# Group rings

1. Nov 2, 2007

### catcherintherye

I have about 5 questions all of a similar form .....

$$\mathbb{F}[C_2] \cong \mathbb{F} \times \mahbb{F}$$

if 1+1 $$\neq 0 in \mathbb{F}$$

$$\Re [C_3] \cong \Re \times C$$

$$\Re [C_4] \cong \Re \times \Re \times C$$

these were on the first sheet given out and I still don't know how to do them after 4 weeks, any help on how to do them??

2. Nov 3, 2007

### HallsofIvy

Staff Emeritus
"Do them"? Do you mean prove them? Start by writing out the definitions.
(I would have thought that $\mathbb{F}$ was a field but apparently not.)

What are C2, C3, C4?

3. Nov 3, 2007

### morphism

I guess C_n is the cyclic group of order n. But still, what the OP posted doesn't make a lot of sense, e.g. what's the distinction between F and $\mathbb{F}$? Also, is $\Re$ actually $\mathbb{R}$? (The former is the "real part" of a complex number, the latter is the set of real numbers.) And, in the last two, what is C? Finally, in what context are the direct products being taken?

4. Nov 8, 2007

### catcherintherye

obviously i haven't made myself clear, i'll post the question in it's entirety...

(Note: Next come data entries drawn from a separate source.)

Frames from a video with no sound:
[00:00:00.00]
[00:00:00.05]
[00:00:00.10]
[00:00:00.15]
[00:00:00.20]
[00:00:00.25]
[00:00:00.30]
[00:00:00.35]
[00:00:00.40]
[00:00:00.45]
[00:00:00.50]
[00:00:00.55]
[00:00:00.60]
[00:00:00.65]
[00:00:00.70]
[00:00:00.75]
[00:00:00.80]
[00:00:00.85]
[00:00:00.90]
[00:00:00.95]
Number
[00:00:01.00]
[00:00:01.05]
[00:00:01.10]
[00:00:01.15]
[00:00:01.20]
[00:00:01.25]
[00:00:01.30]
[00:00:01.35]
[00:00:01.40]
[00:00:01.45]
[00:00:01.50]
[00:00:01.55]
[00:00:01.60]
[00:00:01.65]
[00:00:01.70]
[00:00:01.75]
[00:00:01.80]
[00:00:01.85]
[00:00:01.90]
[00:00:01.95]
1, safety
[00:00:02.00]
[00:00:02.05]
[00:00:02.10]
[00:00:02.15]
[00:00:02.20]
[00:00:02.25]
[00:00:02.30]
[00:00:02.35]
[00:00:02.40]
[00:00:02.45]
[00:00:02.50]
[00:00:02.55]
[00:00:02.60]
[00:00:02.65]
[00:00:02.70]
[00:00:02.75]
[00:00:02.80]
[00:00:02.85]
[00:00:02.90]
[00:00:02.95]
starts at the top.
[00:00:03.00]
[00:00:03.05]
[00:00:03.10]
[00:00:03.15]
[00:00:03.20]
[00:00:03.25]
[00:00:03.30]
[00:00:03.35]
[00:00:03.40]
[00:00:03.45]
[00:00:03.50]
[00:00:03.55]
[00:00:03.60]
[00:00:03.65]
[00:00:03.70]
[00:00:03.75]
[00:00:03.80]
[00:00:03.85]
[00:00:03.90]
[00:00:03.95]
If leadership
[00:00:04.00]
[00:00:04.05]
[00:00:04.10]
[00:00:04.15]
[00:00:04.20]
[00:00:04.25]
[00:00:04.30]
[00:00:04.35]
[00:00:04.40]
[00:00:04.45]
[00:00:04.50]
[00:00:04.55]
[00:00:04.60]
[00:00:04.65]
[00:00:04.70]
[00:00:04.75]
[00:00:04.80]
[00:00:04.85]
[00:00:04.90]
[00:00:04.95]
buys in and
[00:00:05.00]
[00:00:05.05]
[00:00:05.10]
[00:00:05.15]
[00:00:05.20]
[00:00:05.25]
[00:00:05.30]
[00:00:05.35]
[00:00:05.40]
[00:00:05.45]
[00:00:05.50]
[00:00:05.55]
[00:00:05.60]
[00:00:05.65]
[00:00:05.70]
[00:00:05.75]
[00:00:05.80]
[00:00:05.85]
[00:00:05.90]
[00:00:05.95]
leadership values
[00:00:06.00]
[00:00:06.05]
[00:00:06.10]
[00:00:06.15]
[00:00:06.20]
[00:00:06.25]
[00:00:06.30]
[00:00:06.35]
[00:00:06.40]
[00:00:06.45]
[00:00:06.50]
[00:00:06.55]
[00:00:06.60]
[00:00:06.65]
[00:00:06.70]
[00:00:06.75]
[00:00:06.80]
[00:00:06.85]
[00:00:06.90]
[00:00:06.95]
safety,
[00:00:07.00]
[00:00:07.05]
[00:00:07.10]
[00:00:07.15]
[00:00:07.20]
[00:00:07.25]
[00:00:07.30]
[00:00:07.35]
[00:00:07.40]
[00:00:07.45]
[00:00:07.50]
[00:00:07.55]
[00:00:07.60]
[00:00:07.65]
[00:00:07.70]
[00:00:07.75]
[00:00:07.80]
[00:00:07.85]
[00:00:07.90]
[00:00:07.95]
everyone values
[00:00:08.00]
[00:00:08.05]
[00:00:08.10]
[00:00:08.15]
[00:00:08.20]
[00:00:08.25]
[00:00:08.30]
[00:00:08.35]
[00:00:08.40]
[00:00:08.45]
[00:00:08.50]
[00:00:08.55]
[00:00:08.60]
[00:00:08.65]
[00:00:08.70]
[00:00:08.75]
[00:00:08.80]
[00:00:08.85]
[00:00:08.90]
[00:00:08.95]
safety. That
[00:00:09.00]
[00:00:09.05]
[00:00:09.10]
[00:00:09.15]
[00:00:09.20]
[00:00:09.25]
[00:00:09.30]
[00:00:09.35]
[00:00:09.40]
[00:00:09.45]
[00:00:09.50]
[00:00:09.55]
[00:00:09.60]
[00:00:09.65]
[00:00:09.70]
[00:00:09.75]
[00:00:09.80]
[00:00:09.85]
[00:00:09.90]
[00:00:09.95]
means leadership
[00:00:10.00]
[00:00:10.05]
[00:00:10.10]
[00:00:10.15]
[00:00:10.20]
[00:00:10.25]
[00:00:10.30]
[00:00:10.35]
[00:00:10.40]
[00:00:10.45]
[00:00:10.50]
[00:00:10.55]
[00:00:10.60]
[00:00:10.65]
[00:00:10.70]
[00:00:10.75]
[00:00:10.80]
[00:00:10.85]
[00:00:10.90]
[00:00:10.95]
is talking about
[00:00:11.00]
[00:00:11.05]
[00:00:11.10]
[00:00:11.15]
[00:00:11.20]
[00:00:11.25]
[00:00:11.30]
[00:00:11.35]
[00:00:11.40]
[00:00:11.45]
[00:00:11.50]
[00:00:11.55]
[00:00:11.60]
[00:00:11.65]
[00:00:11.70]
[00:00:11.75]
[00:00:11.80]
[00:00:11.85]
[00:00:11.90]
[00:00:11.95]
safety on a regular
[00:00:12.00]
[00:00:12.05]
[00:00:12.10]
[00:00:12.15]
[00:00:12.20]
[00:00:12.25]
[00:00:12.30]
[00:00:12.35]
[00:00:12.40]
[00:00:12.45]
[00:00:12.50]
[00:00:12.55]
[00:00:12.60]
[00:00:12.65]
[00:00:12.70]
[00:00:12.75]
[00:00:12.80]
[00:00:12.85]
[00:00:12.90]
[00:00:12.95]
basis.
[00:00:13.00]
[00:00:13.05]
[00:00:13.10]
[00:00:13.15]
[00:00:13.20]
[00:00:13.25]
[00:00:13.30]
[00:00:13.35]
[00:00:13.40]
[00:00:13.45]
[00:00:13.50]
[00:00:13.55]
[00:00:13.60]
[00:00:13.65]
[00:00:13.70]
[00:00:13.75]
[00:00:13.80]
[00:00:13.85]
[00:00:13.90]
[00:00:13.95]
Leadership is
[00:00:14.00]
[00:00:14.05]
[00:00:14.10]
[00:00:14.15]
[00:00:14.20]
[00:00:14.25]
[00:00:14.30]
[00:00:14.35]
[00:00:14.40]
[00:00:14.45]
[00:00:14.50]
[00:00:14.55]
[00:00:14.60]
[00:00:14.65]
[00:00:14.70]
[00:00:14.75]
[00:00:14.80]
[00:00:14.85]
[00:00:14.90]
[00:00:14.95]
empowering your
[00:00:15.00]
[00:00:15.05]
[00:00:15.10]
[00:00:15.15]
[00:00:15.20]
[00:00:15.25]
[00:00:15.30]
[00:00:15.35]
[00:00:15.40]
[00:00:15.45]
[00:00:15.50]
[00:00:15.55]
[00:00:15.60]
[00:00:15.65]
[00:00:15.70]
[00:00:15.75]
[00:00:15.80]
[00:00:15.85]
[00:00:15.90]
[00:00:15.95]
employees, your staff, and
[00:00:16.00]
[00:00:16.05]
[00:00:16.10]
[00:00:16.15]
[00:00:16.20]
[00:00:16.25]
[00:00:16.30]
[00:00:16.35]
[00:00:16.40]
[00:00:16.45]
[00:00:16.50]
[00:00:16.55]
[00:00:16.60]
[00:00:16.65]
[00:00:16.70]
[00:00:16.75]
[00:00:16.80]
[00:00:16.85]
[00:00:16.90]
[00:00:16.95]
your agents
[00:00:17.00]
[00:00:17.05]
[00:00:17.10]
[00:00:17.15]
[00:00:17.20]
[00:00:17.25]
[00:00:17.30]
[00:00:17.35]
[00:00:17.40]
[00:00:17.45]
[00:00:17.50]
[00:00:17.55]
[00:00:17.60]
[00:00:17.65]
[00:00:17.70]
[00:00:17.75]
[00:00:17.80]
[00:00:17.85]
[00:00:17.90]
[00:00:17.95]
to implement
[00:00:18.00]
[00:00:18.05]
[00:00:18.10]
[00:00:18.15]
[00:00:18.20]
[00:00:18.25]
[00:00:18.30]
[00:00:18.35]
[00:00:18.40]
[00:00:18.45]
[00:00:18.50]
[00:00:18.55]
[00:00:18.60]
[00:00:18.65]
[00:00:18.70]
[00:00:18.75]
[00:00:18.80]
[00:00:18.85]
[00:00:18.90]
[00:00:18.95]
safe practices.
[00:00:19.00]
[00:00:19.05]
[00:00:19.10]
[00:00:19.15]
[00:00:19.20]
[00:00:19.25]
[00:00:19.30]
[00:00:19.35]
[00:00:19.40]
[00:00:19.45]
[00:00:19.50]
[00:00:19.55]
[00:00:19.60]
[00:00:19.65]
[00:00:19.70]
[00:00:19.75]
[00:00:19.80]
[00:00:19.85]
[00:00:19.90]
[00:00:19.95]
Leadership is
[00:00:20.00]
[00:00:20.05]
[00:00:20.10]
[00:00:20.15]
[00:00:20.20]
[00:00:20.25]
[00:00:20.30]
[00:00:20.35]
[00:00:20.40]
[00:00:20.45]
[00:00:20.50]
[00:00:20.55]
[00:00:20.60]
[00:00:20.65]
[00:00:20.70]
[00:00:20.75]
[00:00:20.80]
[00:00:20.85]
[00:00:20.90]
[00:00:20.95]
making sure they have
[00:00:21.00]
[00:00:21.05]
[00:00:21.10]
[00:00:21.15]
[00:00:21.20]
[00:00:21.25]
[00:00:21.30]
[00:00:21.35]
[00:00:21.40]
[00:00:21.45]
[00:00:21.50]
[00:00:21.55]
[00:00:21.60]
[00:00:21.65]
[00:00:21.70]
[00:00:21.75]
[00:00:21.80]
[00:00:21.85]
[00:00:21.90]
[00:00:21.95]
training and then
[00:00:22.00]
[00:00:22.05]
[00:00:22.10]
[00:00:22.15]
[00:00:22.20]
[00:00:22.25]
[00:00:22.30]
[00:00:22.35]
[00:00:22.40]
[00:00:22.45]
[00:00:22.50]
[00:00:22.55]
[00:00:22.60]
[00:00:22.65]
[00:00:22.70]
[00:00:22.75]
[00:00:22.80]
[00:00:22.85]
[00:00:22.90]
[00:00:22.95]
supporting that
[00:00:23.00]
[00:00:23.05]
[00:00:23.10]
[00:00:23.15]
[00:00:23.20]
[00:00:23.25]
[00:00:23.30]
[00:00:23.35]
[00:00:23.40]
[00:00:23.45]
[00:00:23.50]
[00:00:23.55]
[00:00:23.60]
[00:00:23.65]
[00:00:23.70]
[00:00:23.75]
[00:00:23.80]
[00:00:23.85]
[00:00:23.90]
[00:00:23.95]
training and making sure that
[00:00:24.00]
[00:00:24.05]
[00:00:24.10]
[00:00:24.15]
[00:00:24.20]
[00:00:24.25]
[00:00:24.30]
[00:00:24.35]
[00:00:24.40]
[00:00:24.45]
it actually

Let A,B be algebras over a field F. We say that A and B are isomorphic over F written $$A\cong_F B$$ when there exists a bijective ring homomorphism $$\varphi : A \rightarrow B$$ which is also linear over F, i.e. satisfies $$\\\varphi(a\lambda) = \varphi(a) \lambda \mbox{ for all a} \in A \ \lambda \in F$$

show that i) $$F[C_2] \cong_F F \times F$$ if 1+1 not equal 0 in F
ii) $$R[C_3] \cong_R R \times C$$

iii) $$\\ R[C_4] \cong_R R \times R \times C$$

iv) $$\\ R[C_6] \cong R \times R \times C \times C$$

here R = field of real numbers, C = field of complex numbers, F is an arbitrary field although in the question it is constrained by the given condition. Also all C_n's are cyclics and by F[C_n] we mean the group ring of C_n over F, that is the ring whose elements are linear combinations of the group elements with coefficients in F.

5. Dec 21, 2007

### morphism

For some reason this problem popped into my head today, so I gave it another go and managed to solve it. There are two things we need:
(1) $F[C_n] \cong_F F[x]/(x^n - 1)$. This can be easily proved using the evaluation homomorphism at a generator of C_n.
(2) The http://planetmath.org/encyclopedia/ChineseRemainderTheorem2.html [Broken]. (The CRT is something that slipped my mind at the time.)

So now we have:
$$F[C_2] \cong F[x]/(x^2 - 1) \cong F[x]/(x+1) \times F[x]/(x-1) \cong F \times F$$

$$\mathbb{R}[C_3] \cong \mathbb{R}[x]/(x^3 - 1) \cong \mathbb{R}[x]/(x-1) \times \mathbb{R}[x]/(x^2 + x + 1) \cong \mathbb{R} \times \mathbb{C}$$

$$\mathbb{R}[C_4] \cong \mathbb{R}[x]/(x^4 - 1) \cong \mathbb{R}[x]/(x-1) \times \mathbb{R}[x]/(x+1) \times \mathbb{R}[x]/(x^2 + 1) \cong \mathbb{R} \times \mathbb{R} \times \mathbb{C}$$

$$\mathbb{R}[C_6] \cong \mathbb{R}[x]/(x^6 - 1) \cong \mathbb{R}[x]/(x-1) \times \mathbb{R}[x]/(x+1) \times \mathbb{R}[x]/(x^2+x+1) \times \mathbb{R}[x]/(x^2-x+1) \cong \mathbb{R} \times \mathbb{R} \times \mathbb{C} \times \mathbb{C}$$

Better late than never I suppose!

Last edited by a moderator: May 3, 2017